As middle school students, Chris Combs and Josh Raymer knew that they could become professional jazz musicians, even if they were from Tulsa, Okla. After all, they had the irresistible role models of the Jacob Fred Jazz Odyssey, a hometown trio. “Most of the musicians I know in Tulsa I know from going to Jacob Fred shows,” says Combs, 27. “That band was playing some of the most forward-thinking music we’d ever heard before, and at the same time they were very outspoken about questioning the government and who we are. I loved the crowds; they included punks, hippies and jazz-school kids, because the band filled in a lot of gaps for people. It was always very empowering to go to a Jacob Fred show and leave feeling, ‘I could do this. I could take my life and redefine what it means to be a Tulsan, the way these guys have.'”
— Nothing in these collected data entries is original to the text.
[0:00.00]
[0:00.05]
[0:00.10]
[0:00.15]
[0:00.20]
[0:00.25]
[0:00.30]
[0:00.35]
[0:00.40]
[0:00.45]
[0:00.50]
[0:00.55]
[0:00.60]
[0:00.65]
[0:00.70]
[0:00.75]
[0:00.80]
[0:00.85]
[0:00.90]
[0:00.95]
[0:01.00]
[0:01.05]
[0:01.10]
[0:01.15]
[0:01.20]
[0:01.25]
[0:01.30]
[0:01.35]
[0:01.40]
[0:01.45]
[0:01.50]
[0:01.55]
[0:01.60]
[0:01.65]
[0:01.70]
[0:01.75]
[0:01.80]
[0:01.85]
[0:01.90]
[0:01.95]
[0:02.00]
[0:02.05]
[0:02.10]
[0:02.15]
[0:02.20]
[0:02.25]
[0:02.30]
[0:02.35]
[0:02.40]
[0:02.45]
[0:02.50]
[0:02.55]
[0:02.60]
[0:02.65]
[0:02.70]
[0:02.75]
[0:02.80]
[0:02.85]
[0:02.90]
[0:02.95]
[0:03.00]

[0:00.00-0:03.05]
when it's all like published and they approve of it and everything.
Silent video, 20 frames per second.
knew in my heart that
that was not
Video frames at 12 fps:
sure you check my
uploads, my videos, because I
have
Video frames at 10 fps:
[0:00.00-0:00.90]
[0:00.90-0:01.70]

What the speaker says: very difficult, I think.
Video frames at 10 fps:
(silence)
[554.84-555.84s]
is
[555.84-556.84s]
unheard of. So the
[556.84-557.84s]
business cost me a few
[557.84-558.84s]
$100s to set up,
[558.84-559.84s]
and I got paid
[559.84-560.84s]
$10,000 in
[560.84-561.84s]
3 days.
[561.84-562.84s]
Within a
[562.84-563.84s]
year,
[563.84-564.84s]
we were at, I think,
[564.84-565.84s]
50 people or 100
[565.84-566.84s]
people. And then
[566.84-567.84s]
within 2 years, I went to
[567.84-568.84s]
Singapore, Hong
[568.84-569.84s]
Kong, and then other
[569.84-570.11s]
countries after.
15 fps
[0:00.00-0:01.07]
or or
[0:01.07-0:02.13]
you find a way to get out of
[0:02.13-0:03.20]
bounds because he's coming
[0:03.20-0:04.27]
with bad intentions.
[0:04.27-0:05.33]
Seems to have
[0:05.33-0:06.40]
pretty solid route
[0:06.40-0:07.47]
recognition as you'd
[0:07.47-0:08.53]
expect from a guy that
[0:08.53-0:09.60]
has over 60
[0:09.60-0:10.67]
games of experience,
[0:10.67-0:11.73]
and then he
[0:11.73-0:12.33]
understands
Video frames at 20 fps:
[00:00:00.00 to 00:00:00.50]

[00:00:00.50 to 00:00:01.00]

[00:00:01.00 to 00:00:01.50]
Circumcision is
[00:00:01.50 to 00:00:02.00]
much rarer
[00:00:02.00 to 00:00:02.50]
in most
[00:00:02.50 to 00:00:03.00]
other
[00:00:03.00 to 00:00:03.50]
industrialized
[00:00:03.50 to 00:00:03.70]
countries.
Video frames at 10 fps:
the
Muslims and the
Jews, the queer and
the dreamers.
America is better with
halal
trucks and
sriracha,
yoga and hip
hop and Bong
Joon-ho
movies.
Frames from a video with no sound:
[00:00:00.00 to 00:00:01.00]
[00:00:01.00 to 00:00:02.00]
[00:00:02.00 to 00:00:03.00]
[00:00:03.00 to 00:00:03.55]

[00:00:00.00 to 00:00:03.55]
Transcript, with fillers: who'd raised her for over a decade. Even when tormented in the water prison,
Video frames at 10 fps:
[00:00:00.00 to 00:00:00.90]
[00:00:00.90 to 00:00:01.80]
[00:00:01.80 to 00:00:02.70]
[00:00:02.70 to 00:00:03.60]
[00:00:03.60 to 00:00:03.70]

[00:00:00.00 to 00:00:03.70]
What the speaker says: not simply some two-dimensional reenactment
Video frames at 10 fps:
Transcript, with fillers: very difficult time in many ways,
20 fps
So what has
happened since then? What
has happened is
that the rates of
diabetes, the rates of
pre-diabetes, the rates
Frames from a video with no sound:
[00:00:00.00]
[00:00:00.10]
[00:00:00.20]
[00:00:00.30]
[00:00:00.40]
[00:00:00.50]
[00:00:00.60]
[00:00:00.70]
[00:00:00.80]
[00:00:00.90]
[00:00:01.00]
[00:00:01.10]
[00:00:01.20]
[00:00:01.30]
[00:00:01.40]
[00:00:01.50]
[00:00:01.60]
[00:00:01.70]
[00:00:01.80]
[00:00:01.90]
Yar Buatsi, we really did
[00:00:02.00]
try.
What Combs didn’t know back then was that Tulsa was the site of one of the deadliest race riots in American history. Over 16 hours on May 31 and June 1, 1921, more than 1,200 businesses, churches, schools and homes were burned to the ground in the African-American neighborhood of Greenwood, according to an official Oklahoma investigation. More than 10,000 people were left homeless; more than 800 were admitted to hospitals, and between 100 and 300 people died. Then the whole thing was so thoroughly hushed up that Oklahoma school kids such as Combs and Raymer were never taught about it. “I wasn’t even aware of the incident till I was in high school,” Combs says, “and that’s only because the first official report on the riots was released in 2001. This terrible, awful thing had happened in this safe, whitewashed city I had grown up in, and I hadn’t known anything about it. This flourishing African-American community had been right here in Tulsa and I had had no contact with it. I started reading more and more and getting deeper and deeper into it.”